## Your instructions
Please write out the listing exactly, leaving each picture out.
++++ Data extracts
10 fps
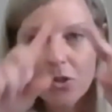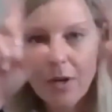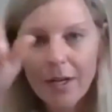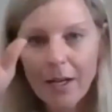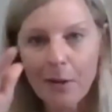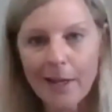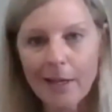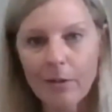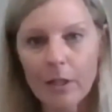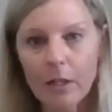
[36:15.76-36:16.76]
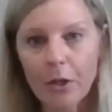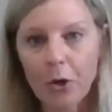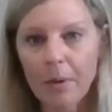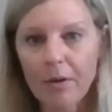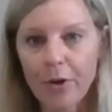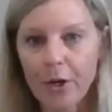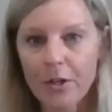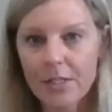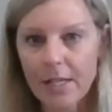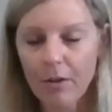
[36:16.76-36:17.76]
an outline of a little human for
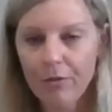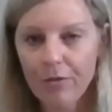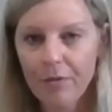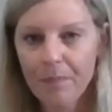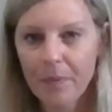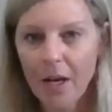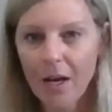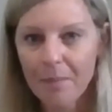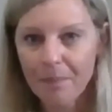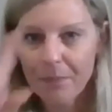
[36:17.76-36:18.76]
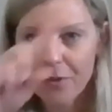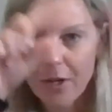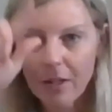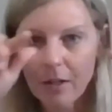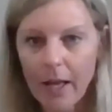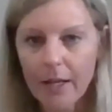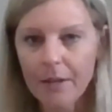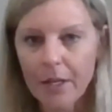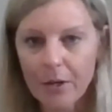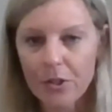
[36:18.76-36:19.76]
yourself. Draw a little
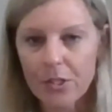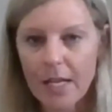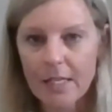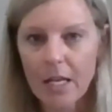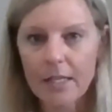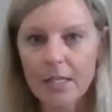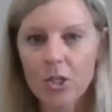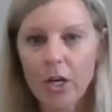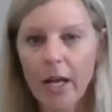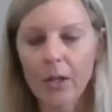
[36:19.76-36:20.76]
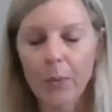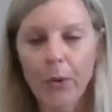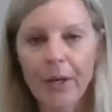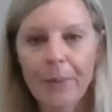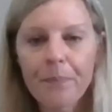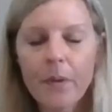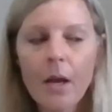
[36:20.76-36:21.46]
head, just as a child would,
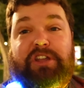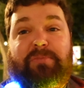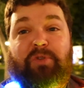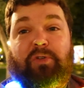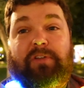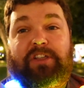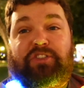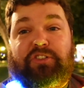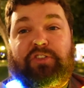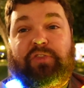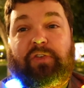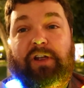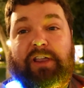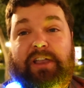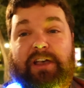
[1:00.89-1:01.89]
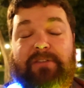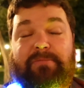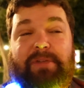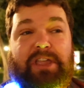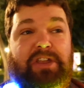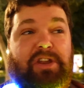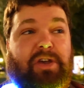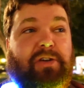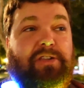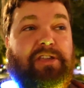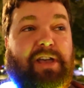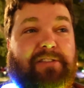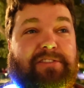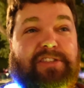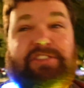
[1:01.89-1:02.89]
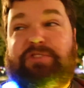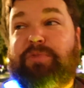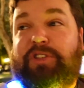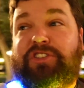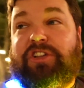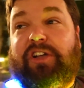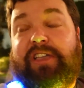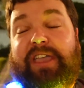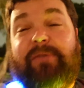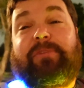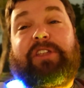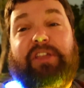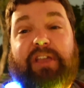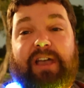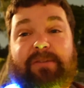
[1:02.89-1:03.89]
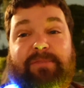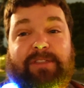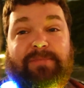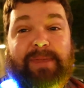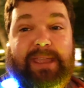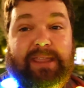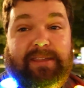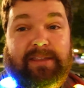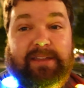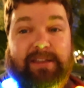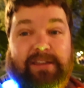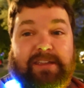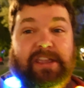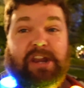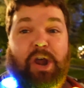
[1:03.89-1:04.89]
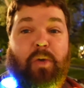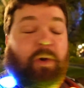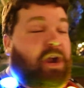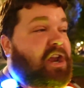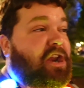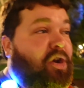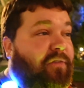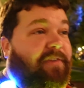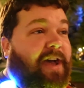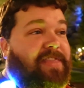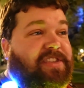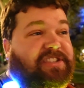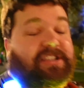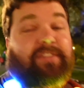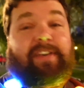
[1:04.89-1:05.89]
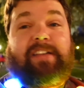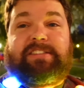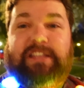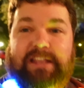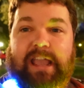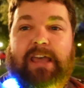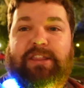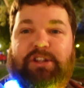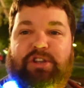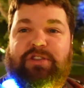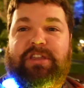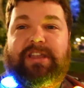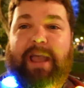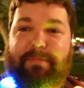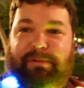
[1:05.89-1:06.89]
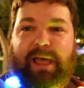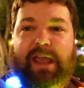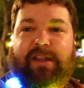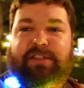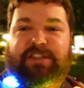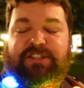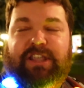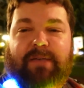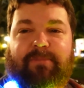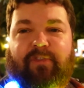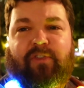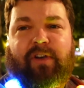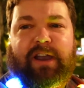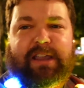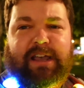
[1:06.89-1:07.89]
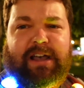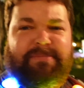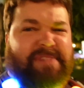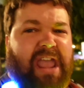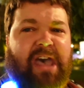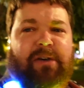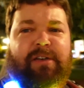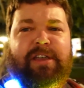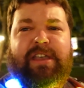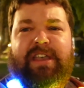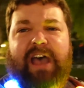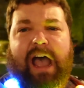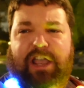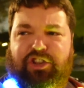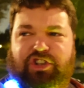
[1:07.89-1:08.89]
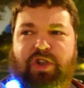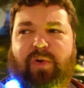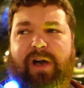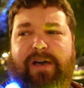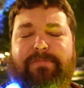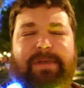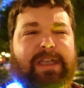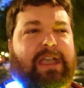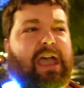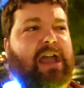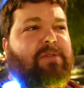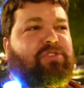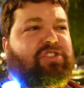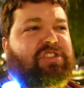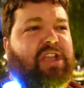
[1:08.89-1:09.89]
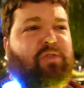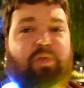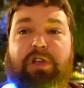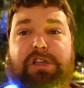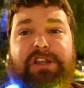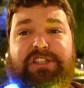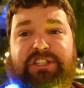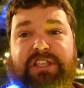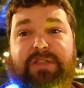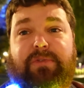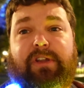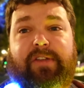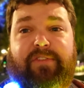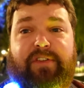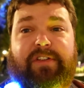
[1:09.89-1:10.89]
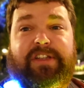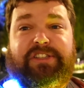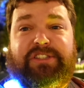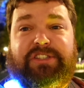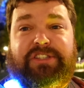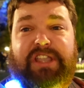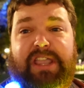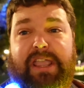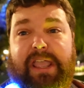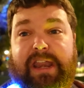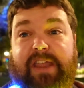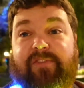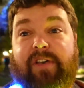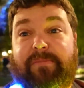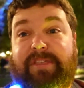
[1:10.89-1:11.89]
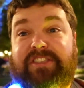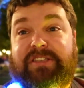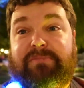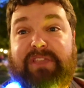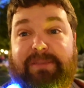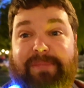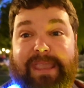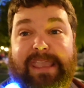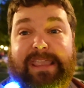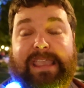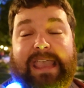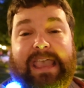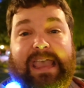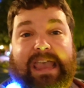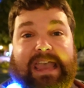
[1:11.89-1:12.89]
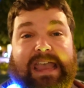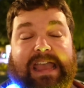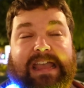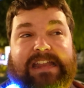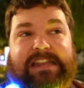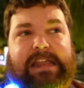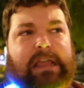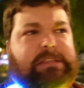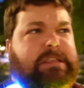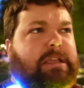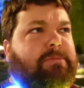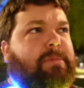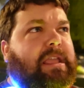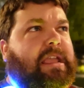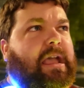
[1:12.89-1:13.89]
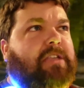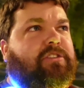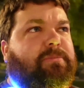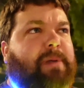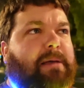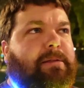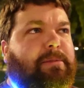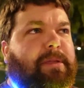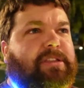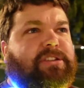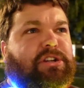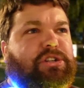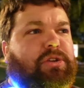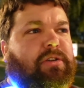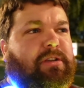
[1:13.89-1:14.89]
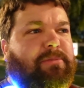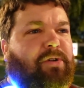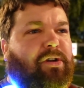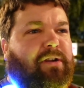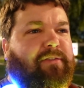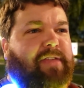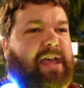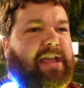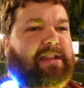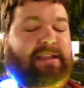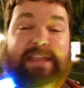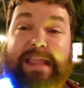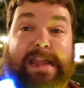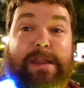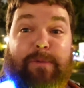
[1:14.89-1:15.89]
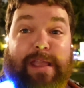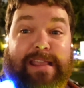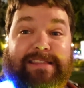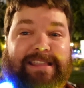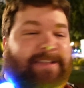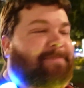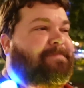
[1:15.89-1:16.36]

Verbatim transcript: done more research before I come, but you know, this is what y'all get when you come with me. You know, we're gonna go find this stuff out together. You think I plan all this out before I come? No. I show up and I'm just like, we're gonna see whatever there is to see, and if I miss something big, that's on me. I should probably start doing more of that. Anyways,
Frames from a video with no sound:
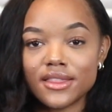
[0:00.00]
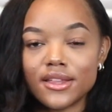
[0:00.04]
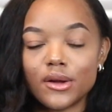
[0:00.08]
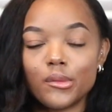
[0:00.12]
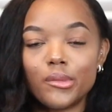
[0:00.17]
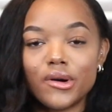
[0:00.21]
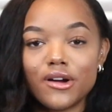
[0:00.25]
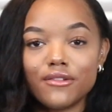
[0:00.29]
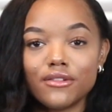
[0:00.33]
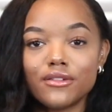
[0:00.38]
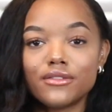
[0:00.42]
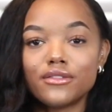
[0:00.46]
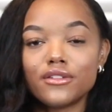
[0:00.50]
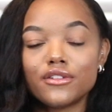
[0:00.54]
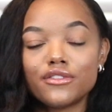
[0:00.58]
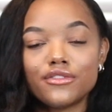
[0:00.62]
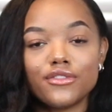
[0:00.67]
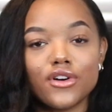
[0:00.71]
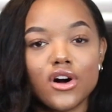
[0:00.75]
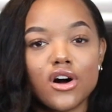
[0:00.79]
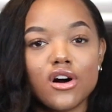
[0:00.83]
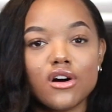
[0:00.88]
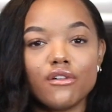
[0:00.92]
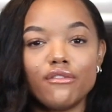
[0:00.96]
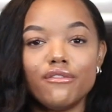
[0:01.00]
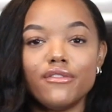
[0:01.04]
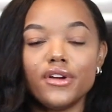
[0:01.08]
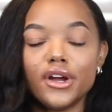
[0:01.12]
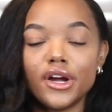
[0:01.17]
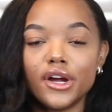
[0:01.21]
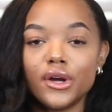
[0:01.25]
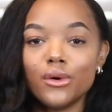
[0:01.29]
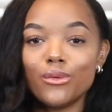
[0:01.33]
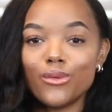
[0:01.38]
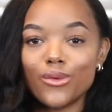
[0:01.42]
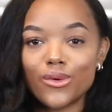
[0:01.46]
They're perfect for fall,
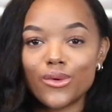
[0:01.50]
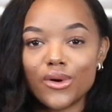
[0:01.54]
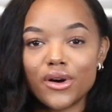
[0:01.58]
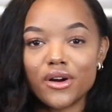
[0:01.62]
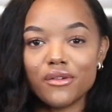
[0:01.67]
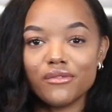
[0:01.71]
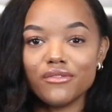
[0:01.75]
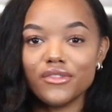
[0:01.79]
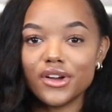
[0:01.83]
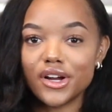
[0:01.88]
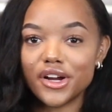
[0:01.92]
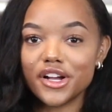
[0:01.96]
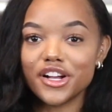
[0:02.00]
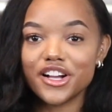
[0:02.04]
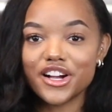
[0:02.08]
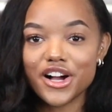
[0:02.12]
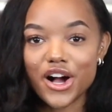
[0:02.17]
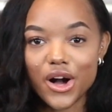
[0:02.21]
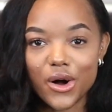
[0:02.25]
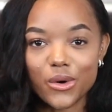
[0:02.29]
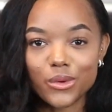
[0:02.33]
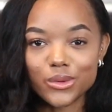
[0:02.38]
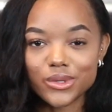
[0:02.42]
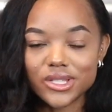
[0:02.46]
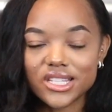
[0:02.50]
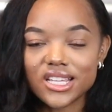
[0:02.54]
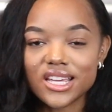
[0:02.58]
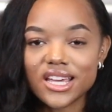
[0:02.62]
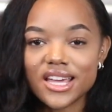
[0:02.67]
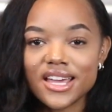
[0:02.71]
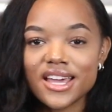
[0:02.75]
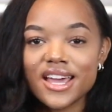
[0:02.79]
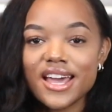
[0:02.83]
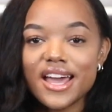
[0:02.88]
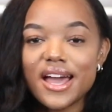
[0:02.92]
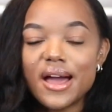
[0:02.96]
very warm, very
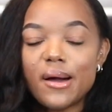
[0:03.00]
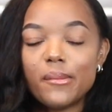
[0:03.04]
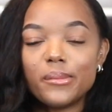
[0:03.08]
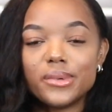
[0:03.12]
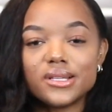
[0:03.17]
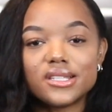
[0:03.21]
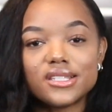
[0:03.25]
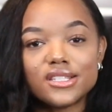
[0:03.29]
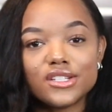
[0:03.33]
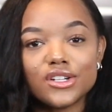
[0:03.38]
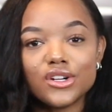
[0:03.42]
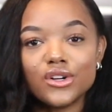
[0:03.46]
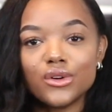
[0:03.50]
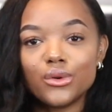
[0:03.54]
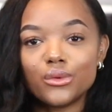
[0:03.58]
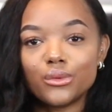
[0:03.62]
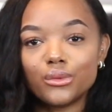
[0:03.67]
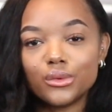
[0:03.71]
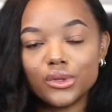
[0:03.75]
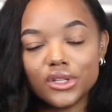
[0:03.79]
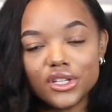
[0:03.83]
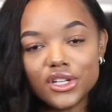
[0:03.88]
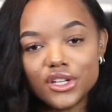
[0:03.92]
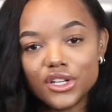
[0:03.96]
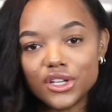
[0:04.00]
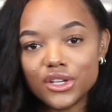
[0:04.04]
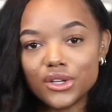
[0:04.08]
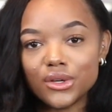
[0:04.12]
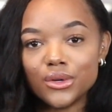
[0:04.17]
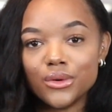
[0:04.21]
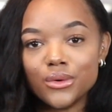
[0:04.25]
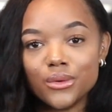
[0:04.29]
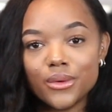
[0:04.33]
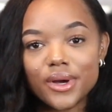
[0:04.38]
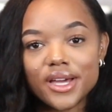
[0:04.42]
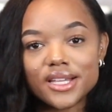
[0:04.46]
cozy, but still really
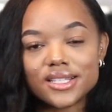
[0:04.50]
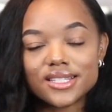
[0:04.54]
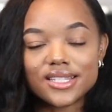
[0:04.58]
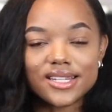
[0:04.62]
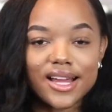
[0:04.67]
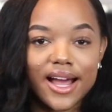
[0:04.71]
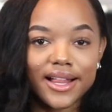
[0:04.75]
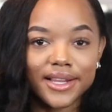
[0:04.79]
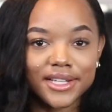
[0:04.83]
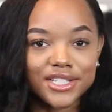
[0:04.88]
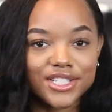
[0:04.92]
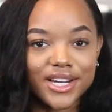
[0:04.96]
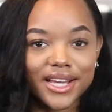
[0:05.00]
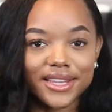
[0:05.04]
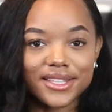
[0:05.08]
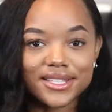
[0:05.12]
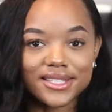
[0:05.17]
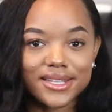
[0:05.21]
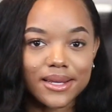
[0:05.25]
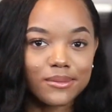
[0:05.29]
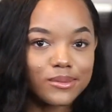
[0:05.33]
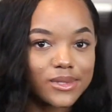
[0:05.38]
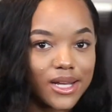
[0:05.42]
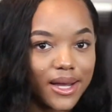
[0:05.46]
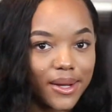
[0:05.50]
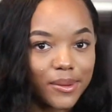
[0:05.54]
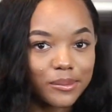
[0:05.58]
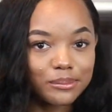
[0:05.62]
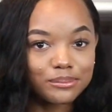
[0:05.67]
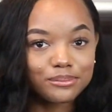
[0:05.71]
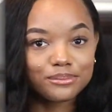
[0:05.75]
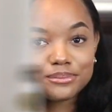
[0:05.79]
cute and stylish at the same time.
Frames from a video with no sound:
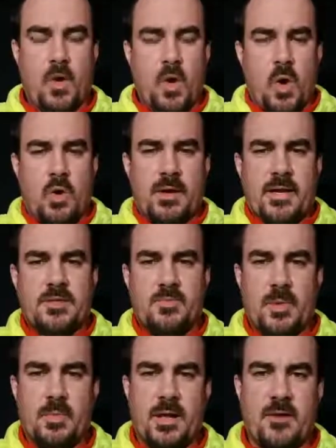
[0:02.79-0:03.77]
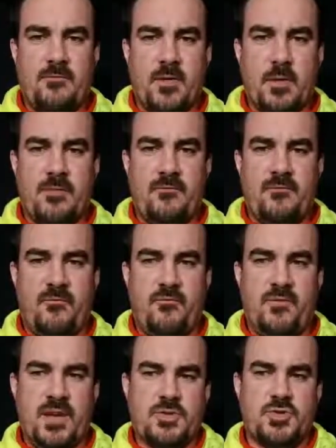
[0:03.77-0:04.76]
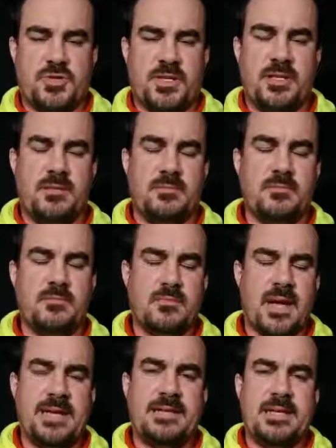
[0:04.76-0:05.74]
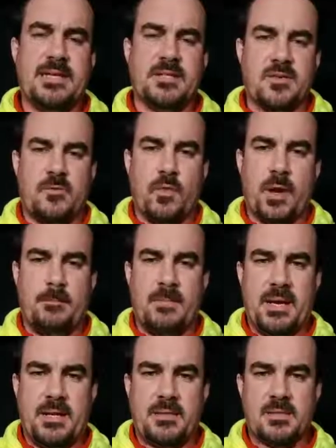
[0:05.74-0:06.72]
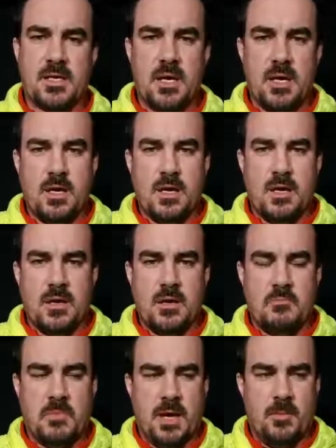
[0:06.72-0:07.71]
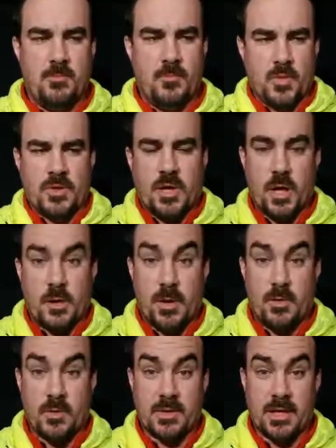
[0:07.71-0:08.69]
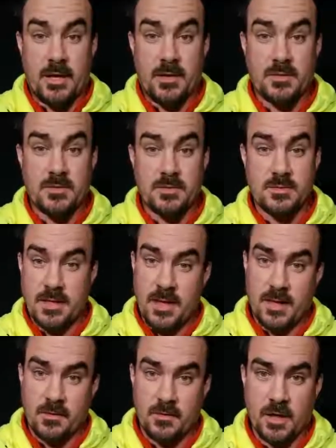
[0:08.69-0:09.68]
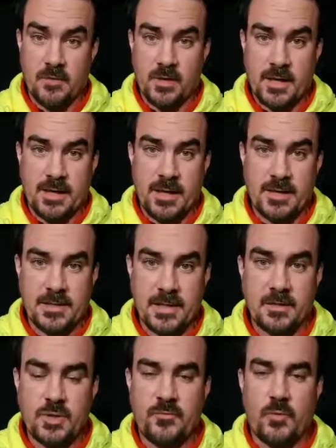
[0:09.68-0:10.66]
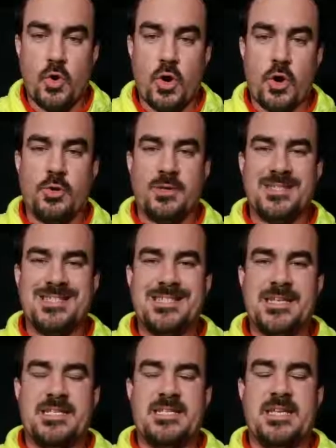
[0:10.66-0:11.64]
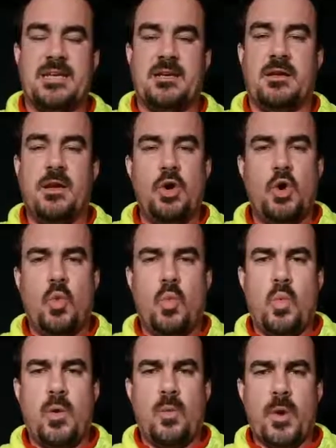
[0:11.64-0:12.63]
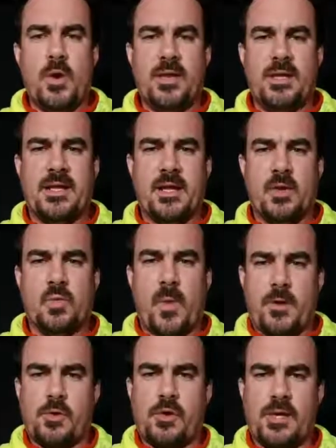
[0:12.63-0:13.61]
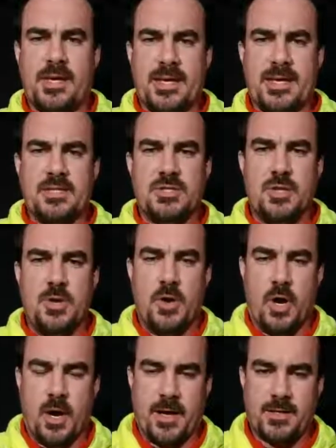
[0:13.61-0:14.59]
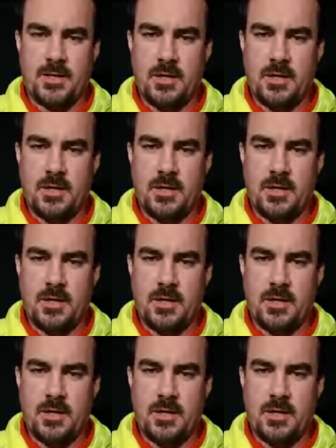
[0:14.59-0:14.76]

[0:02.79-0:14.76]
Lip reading: All kinds of people have very interesting ideas of what it means. Well, we'll talk about what that is tonight on Everyday KT 416. What wearing a kilt regularly is not.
++++++++
## Finished exercise
10 fps
[36:15.76-36:16.76]
[36:16.76-36:17.76]
an outline of a little human for
[36:17.76-36:18.76]
[36:18.76-36:19.76]
yourself. Draw a little
[36:19.76-36:20.76]
[36:20.76-36:21.46]
head, just as a child would,
[1:00.89-1:01.89]
[1:01.89-1:02.89]
[1:02.89-1:03.89]
[1:03.89-1:04.89]
[1:04.89-1:05.89]
[1:05.89-1:06.89]
[1:06.89-1:07.89]
[1:07.89-1:08.89]
[1:08.89-1:09.89]
[1:09.89-1:10.89]
[1:10.89-1:11.89]
[1:11.89-1:12.89]
[1:12.89-1:13.89]
[1:13.89-1:14.89]
[1:14.89-1:15.89]
[1:15.89-1:16.36]

Verbatim transcript: done more research before I come, but you know, this is what y'all get when you come with me. You know, we're gonna go find this stuff out together. You think I plan all this out before I come? No. I show up and I'm just like, we're gonna see whatever there is to see, and if I miss something big, that's on me. I should probably start doing more of that. Anyways,
Frames from a video with no sound:
[0:00.00]
[0:00.04]
[0:00.08]
[0:00.12]
[0:00.17]
[0:00.21]
[0:00.25]
[0:00.29]
[0:00.33]
[0:00.38]
[0:00.42]
[0:00.46]
[0:00.50]
[0:00.54]
[0:00.58]
[0:00.62]
[0:00.67]
[0:00.71]
[0:00.75]
[0:00.79]
[0:00.83]
[0:00.88]
[0:00.92]
[0:00.96]
[0:01.00]
[0:01.04]
[0:01.08]
[0:01.12]
[0:01.17]
[0:01.21]
[0:01.25]
[0:01.29]
[0:01.33]
[0:01.38]
[0:01.42]
[0:01.46]
They're perfect for fall,
[0:01.50]
[0:01.54]
[0:01.58]
[0:01.62]
[0:01.67]
[0:01.71]
[0:01.75]
[0:01.79]
[0:01.83]
[0:01.88]
[0:01.92]
[0:01.96]
[0:02.00]
[0:02.04]
[0:02.08]
[0:02.12]
[0:02.17]
[0:02.21]
[0:02.25]
[0:02.29]
[0:02.33]
[0:02.38]
[0:02.42]
[0:02.46]
[0:02.50]
[0:02.54]
[0:02.58]
[0:02.62]
[0:02.67]
[0:02.71]
[0:02.75]
[0:02.79]
[0:02.83]
[0:02.88]
[0:02.92]
[0:02.96]
very warm, very
[0:03.00]
[0:03.04]
[0:03.08]
[0:03.12]
[0:03.17]
[0:03.21]
[0:03.25]
[0:03.29]
[0:03.33]
[0:03.38]
[0:03.42]
[0:03.46]
[0:03.50]
[0:03.54]
[0:03.58]
[0:03.62]
[0:03.67]
[0:03.71]
[0:03.75]
[0:03.79]
[0:03.83]
[0:03.88]
[0:03.92]
[0:03.96]
[0:04.00]
[0:04.04]
[0:04.08]
[0:04.12]
[0:04.17]
[0:04.21]
[0:04.25]
[0:04.29]
[0:04.33]
[0:04.38]
[0:04.42]
[0:04.46]
cozy, but still really
[0:04.50]
[0:04.54]
[0:04.58]
[0:04.62]
[0:04.67]
[0:04.71]
[0:04.75]
[0:04.79]
[0:04.83]
[0:04.88]
[0:04.92]
[0:04.96]
[0:05.00]
[0:05.04]
[0:05.08]
[0:05.12]
[0:05.17]
[0:05.21]
[0:05.25]
[0:05.29]
[0:05.33]
[0:05.38]
[0:05.42]
[0:05.46]
[0:05.50]
[0:05.54]
[0:05.58]
[0:05.62]
[0:05.67]
[0:05.71]
[0:05.75]
[0:05.79]
cute and stylish at the same time.
Frames from a video with no sound:
[0:02.79-0:03.77]
[0:03.77-0:04.76]
[0:04.76-0:05.74]
[0:05.74-0:06.72]
[0:06.72-0:07.71]
[0:07.71-0:08.69]
[0:08.69-0:09.68]
[0:09.68-0:10.66]
[0:10.66-0:11.64]
[0:11.64-0:12.63]
[0:12.63-0:13.61]
[0:13.61-0:14.59]
[0:14.59-0:14.76]

[0:02.79-0:14.76]
Lip reading: All kinds of people have very interesting ideas of what it means. Well, we'll talk about what that is tonight on Everyday KT 416. What wearing a kilt regularly is not.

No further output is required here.